• [The input]:
_ _ _ _

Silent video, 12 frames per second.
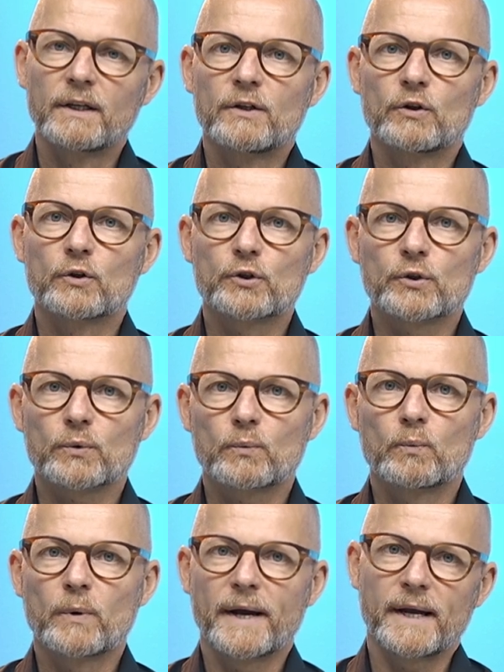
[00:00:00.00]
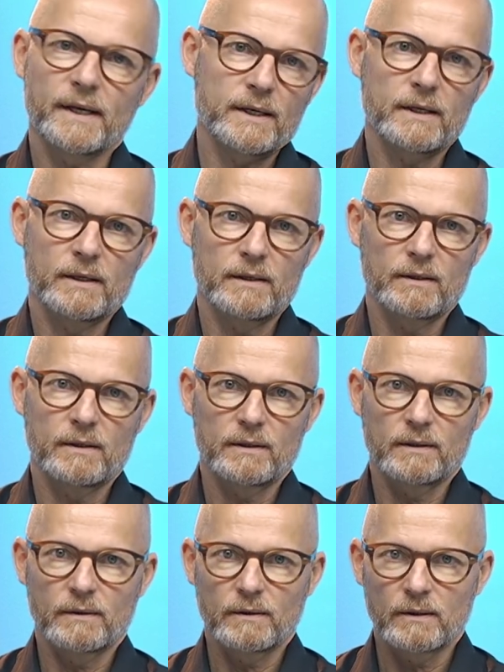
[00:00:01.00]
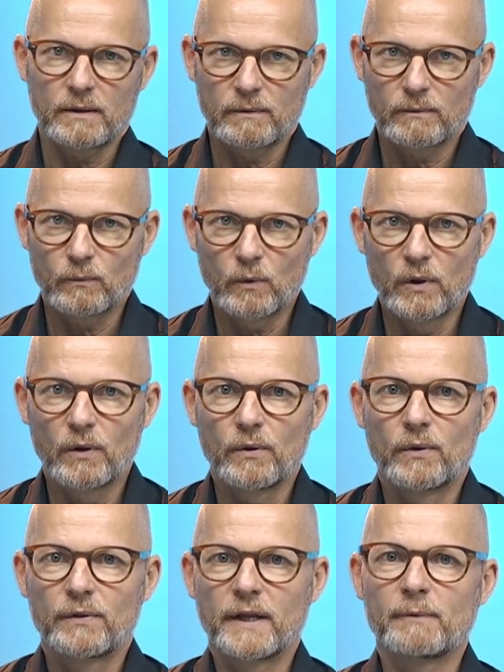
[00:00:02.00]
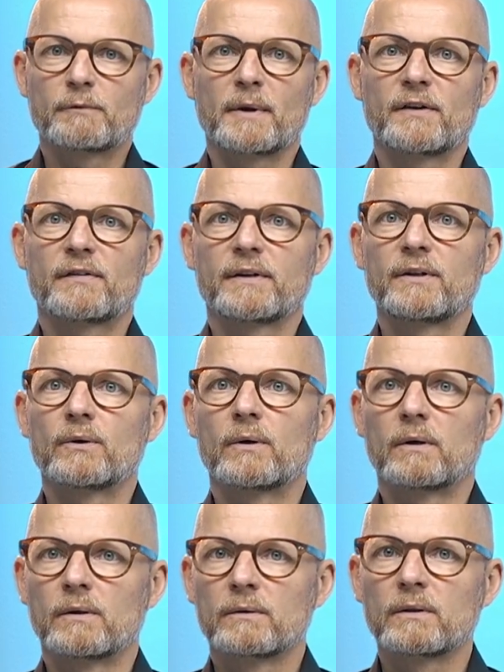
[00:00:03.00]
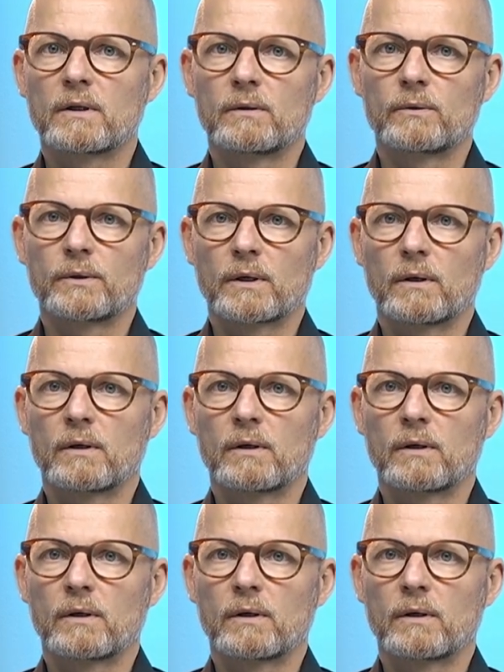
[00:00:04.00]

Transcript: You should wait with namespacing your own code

_ _ _ _

• [Prompt]: Give again, word for word, only the lines from the one with "[00:00:00.00]" through the last line of the entries, both included; no pictures go in the copy.

• [Answer to the exercise]:
[00:00:00.00]
[00:00:01.00]
[00:00:02.00]
[00:00:03.00]
[00:00:04.00]

Transcript: You should wait with namespacing your own code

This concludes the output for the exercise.